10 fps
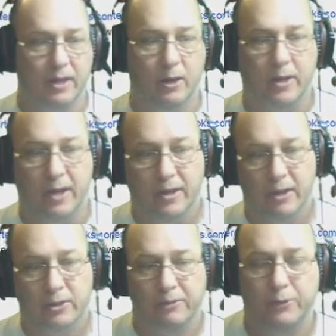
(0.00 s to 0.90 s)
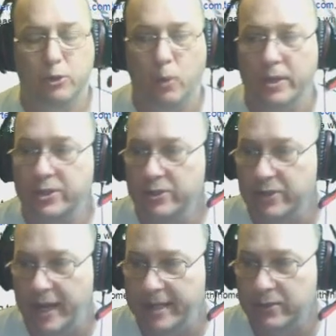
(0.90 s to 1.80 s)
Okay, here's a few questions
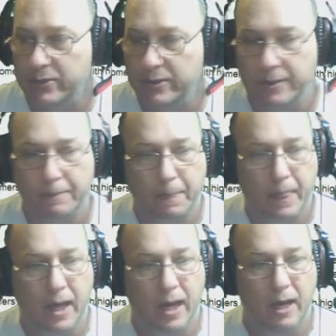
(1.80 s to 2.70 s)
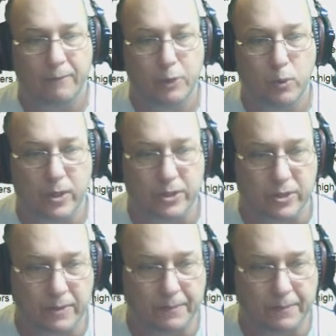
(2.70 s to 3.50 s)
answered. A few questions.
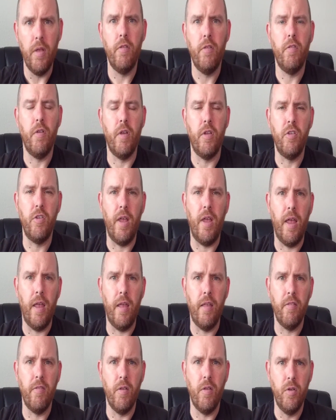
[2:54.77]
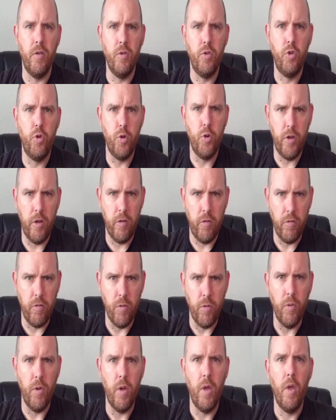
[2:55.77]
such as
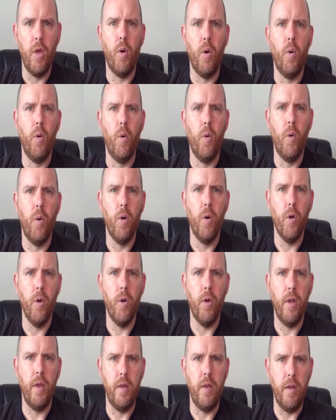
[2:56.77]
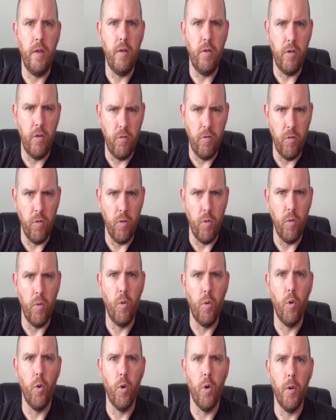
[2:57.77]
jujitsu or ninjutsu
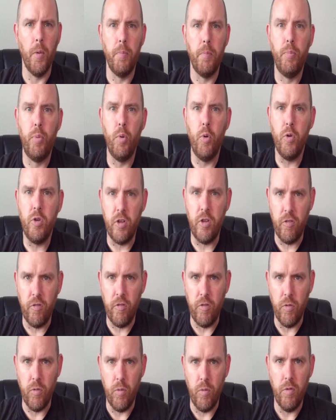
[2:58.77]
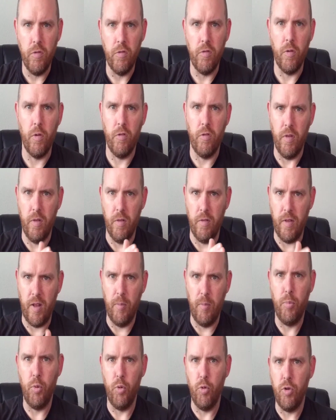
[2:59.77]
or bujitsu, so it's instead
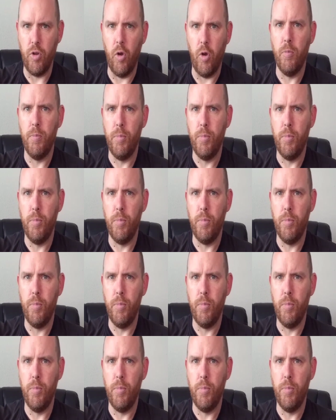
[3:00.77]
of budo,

-.-.-

TASK REQUIREMENTS - Each entry above is to be restated exactly, without its images.

RESPONSE AREA -
10 fps
(0.00 s to 0.90 s)
(0.90 s to 1.80 s)
Okay, here's a few questions
(1.80 s to 2.70 s)
(2.70 s to 3.50 s)
answered. A few questions.
[2:54.77]
[2:55.77]
such as
[2:56.77]
[2:57.77]
jujitsu or ninjutsu
[2:58.77]
[2:59.77]
or bujitsu, so it's instead
[3:00.77]
of budo,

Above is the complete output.